I grew up there. I was maybe 14 so I have some memory of how worked up the community was. I remember people talking about building a bridge to CT since there would be no other way to get people off the island. It was such a fierce time then, nothing compared to nowadays about seemingly anything though.

  • They should still build that bridge; it's funny to drive on 135 and just see the highway come to an end, but I'm not sure it would have survived even with the Long Island Sound link.

Not mentioned, but later on a gas turbine was built on site with some of the existing transmission infrastructure, and there’s also the Cross Sound Cable there, coming over from New Haven and connecting NYISO and ISO-NE.

Possibly not mentioned because some of the adjacent site is still very much used due to those facilities, making it even easier to be caught trespassing.

I think the control panels are as compelling as the big industrial rooms.
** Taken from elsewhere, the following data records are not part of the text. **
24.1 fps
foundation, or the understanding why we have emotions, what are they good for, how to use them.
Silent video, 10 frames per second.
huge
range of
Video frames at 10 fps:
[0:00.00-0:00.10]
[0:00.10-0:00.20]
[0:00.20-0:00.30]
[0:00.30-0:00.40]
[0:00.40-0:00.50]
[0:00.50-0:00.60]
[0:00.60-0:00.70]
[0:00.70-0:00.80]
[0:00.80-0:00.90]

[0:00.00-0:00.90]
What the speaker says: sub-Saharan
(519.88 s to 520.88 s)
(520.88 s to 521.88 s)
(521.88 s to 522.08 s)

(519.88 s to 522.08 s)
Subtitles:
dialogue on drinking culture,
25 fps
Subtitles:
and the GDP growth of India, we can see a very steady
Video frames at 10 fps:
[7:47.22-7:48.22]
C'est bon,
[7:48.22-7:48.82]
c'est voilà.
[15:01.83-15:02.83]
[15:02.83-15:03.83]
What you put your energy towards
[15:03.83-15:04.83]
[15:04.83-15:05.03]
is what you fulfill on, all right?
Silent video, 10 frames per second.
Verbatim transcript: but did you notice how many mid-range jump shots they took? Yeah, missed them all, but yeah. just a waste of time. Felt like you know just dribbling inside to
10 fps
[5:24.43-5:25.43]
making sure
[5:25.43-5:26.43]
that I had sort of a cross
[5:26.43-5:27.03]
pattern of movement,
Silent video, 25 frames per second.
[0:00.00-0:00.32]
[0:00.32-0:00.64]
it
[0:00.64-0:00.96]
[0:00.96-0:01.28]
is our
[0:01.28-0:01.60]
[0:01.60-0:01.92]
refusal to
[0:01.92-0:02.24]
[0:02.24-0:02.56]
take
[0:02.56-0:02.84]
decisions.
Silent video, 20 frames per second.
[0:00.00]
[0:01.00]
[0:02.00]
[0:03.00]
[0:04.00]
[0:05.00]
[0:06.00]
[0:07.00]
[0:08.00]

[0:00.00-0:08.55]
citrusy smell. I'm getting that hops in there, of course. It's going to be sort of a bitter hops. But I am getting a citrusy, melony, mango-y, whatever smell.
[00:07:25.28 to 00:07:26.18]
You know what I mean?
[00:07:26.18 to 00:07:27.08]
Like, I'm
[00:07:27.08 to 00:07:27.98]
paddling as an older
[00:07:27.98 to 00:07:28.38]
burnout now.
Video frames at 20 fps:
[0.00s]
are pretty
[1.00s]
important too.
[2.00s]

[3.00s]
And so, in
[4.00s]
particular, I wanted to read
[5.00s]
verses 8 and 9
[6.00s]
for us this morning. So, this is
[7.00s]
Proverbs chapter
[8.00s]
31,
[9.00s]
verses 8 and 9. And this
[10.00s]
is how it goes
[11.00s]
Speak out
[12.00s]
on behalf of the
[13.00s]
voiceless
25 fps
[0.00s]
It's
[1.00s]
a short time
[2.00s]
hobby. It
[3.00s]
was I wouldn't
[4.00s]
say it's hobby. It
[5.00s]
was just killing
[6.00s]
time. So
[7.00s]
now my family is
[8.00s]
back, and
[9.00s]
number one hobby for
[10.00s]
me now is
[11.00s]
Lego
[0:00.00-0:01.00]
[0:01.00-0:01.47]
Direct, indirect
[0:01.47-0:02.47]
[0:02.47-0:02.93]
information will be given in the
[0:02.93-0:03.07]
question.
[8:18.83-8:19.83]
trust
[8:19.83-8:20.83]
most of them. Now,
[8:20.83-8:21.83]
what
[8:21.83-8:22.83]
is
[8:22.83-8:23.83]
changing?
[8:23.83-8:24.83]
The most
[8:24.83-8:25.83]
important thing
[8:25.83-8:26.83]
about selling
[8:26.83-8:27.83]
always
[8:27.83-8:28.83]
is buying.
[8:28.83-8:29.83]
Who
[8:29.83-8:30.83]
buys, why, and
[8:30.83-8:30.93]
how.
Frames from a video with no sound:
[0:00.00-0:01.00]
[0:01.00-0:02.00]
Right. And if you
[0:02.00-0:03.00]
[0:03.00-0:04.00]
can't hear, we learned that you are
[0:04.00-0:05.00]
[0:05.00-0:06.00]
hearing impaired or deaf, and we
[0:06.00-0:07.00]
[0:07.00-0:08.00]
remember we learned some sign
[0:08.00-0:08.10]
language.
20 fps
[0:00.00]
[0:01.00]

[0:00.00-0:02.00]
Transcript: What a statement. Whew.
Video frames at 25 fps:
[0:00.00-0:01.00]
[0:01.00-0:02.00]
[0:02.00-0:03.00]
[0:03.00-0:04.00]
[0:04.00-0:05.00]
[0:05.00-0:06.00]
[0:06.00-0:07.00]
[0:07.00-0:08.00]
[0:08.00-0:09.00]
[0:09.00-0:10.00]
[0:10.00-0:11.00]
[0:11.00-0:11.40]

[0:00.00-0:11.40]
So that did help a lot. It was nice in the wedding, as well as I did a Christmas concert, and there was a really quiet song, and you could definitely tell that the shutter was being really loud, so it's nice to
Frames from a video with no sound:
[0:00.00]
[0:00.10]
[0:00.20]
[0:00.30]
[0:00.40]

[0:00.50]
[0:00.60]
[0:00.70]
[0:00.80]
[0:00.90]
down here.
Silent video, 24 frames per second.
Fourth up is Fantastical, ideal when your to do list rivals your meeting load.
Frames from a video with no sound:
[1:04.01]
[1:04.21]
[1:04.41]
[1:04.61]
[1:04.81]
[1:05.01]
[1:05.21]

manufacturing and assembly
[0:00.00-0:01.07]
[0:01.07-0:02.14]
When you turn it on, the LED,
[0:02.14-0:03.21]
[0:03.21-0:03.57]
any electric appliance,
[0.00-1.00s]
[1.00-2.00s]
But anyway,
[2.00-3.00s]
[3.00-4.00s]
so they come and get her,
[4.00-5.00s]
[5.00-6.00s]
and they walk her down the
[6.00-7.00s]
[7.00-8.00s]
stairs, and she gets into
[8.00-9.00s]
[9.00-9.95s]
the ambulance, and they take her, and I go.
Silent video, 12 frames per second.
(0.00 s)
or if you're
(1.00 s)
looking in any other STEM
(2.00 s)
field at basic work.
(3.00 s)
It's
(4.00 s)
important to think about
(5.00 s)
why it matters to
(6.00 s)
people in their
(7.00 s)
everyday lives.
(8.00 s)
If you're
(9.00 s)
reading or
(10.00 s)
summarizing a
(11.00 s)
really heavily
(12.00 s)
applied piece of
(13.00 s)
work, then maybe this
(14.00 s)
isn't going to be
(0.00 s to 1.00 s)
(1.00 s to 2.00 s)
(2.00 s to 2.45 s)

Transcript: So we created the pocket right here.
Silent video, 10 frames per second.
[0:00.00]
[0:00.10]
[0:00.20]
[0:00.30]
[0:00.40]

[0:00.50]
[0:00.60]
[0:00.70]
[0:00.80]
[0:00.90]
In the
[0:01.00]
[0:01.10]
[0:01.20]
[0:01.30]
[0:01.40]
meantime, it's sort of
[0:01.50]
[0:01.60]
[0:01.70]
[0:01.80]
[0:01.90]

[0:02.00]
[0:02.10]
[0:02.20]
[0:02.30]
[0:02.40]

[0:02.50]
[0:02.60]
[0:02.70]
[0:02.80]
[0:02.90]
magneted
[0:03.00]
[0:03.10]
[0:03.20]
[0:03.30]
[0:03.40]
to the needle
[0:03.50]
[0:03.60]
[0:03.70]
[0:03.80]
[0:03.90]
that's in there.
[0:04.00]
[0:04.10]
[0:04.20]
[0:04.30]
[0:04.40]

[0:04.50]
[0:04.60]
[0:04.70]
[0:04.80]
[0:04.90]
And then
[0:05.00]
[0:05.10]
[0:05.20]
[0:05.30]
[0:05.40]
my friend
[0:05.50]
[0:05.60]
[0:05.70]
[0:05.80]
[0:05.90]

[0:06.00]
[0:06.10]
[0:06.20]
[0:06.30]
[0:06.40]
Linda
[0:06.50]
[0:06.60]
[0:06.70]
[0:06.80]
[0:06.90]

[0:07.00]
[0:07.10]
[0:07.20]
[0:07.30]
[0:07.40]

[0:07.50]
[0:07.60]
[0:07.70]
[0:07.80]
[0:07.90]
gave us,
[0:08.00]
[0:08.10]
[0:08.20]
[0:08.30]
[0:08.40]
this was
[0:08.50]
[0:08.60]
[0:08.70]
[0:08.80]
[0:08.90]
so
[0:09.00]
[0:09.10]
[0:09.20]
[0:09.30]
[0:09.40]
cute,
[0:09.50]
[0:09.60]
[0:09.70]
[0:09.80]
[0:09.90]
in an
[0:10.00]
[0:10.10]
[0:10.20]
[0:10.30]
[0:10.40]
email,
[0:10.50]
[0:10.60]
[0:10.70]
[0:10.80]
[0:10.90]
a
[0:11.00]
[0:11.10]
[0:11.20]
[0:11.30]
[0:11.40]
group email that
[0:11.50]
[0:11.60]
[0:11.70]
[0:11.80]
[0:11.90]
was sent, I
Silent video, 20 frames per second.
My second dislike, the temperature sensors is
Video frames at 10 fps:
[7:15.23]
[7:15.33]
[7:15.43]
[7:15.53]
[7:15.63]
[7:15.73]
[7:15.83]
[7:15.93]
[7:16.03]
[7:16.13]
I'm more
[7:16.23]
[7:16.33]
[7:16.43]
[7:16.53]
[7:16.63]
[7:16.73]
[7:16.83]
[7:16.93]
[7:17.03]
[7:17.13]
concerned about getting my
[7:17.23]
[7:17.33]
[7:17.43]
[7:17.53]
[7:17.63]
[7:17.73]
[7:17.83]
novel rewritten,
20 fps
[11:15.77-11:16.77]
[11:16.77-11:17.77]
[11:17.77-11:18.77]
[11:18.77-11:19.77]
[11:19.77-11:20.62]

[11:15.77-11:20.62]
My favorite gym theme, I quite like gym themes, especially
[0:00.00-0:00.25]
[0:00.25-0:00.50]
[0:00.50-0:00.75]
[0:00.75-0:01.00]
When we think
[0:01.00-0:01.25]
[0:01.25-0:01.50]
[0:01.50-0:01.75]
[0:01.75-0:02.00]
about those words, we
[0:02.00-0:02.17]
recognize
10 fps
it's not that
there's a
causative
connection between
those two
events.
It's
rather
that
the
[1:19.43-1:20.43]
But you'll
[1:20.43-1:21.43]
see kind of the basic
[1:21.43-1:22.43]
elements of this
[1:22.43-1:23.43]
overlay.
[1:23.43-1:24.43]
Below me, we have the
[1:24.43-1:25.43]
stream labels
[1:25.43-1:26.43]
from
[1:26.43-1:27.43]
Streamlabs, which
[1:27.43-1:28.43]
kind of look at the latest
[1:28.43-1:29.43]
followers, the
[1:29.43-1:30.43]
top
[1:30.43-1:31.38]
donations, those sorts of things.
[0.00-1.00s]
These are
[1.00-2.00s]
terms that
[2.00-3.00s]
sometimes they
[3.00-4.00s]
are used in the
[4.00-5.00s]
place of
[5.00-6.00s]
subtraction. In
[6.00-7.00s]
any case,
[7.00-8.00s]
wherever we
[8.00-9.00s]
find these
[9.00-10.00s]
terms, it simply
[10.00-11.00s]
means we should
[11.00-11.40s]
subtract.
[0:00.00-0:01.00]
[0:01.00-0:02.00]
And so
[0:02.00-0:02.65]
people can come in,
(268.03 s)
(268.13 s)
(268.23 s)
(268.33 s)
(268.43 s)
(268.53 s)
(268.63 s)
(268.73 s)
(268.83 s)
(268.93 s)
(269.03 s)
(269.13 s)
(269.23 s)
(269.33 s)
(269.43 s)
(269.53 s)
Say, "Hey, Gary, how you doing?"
Fantastic pictures!

It would be interesting to bring a Geiger counter to measure if there's any residual radiation.

Anybody recognize the terminal on the desk? I've asked two LLMs and they were both very wrong.

https://i0.wp.com/nickcarr.com/wp-content/uploads/2014/02/IM...

it's a little bit weird for a long abandoned site with all lights powered on.

  • Decommissioned, not abandoned. I imagine in order to offer it as a filming site, they need to make sure it's still safe.

why wasn't it scrapped? it's not like all that steel is irradiated.

As an aside, and as a life-long Long-Islander, it has long been considered an open-secret (whether it's true or not) by many that Cold Spring Harbor Lab has a small nuclear reactor somewhere on site.

$6 billion in 1973 would be $47 billion now and $6 billion in 1985 would be $19 billion now. All completely wasted due to irrational fear.

sorry but five MILLION pounds of nuclear waste?

how does that work? sounds like a lot.

  • I would assume that it's not just the fuel, but also the construction materials etc. It's in the article that they had to grind down the surfaces of the spent fuel pool, the residue from that would probably weigh a lot on its own!

The control panels that fuse schematics and buttons and indicators feel like a peak of design philosophy.

Intuitive, readily interpretable at a glance, spatially oriented (instead of tucked behind layers of tabs and recursive settings).